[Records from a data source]
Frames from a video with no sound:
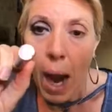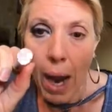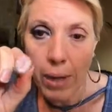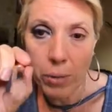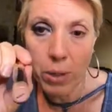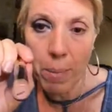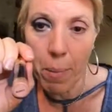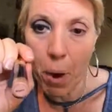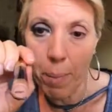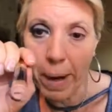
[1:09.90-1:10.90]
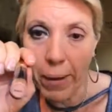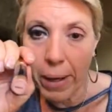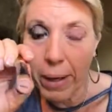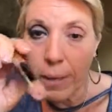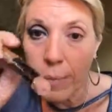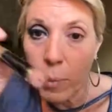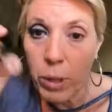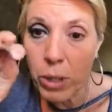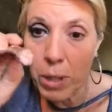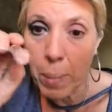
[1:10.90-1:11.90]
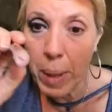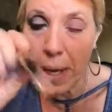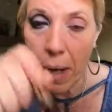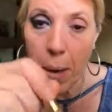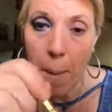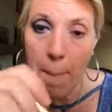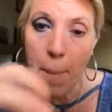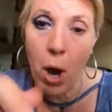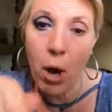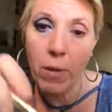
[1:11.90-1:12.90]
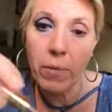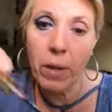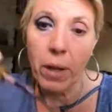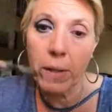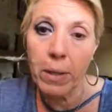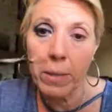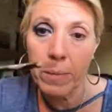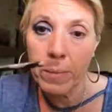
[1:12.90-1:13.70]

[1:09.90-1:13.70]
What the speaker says: I used the mulberry, which is a pink mauve color.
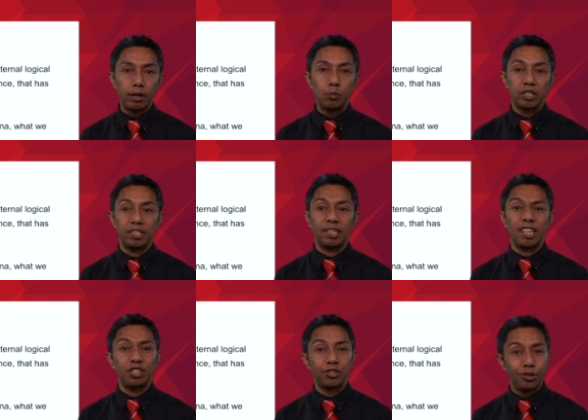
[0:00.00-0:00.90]
which is
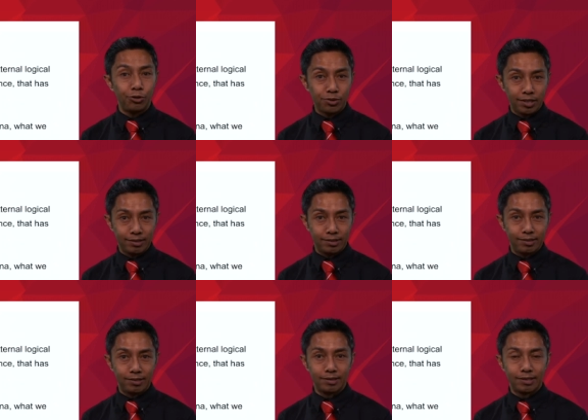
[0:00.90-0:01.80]
internal
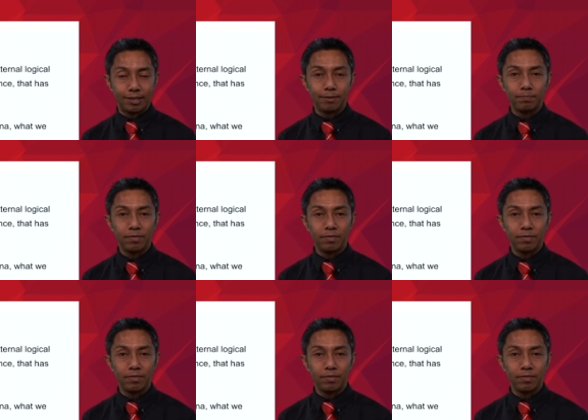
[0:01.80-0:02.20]
consistency,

WHAT THE EXERCISE ASKS
Could you reproduce every record above exactly, leaving out any pictures?

SOLUTION TO THE PROBLEM
Frames from a video with no sound:
[1:09.90-1:10.90]
[1:10.90-1:11.90]
[1:11.90-1:12.90]
[1:12.90-1:13.70]

[1:09.90-1:13.70]
What the speaker says: I used the mulberry, which is a pink mauve color.
[0:00.00-0:00.90]
which is
[0:00.90-0:01.80]
internal
[0:01.80-0:02.20]
consistency,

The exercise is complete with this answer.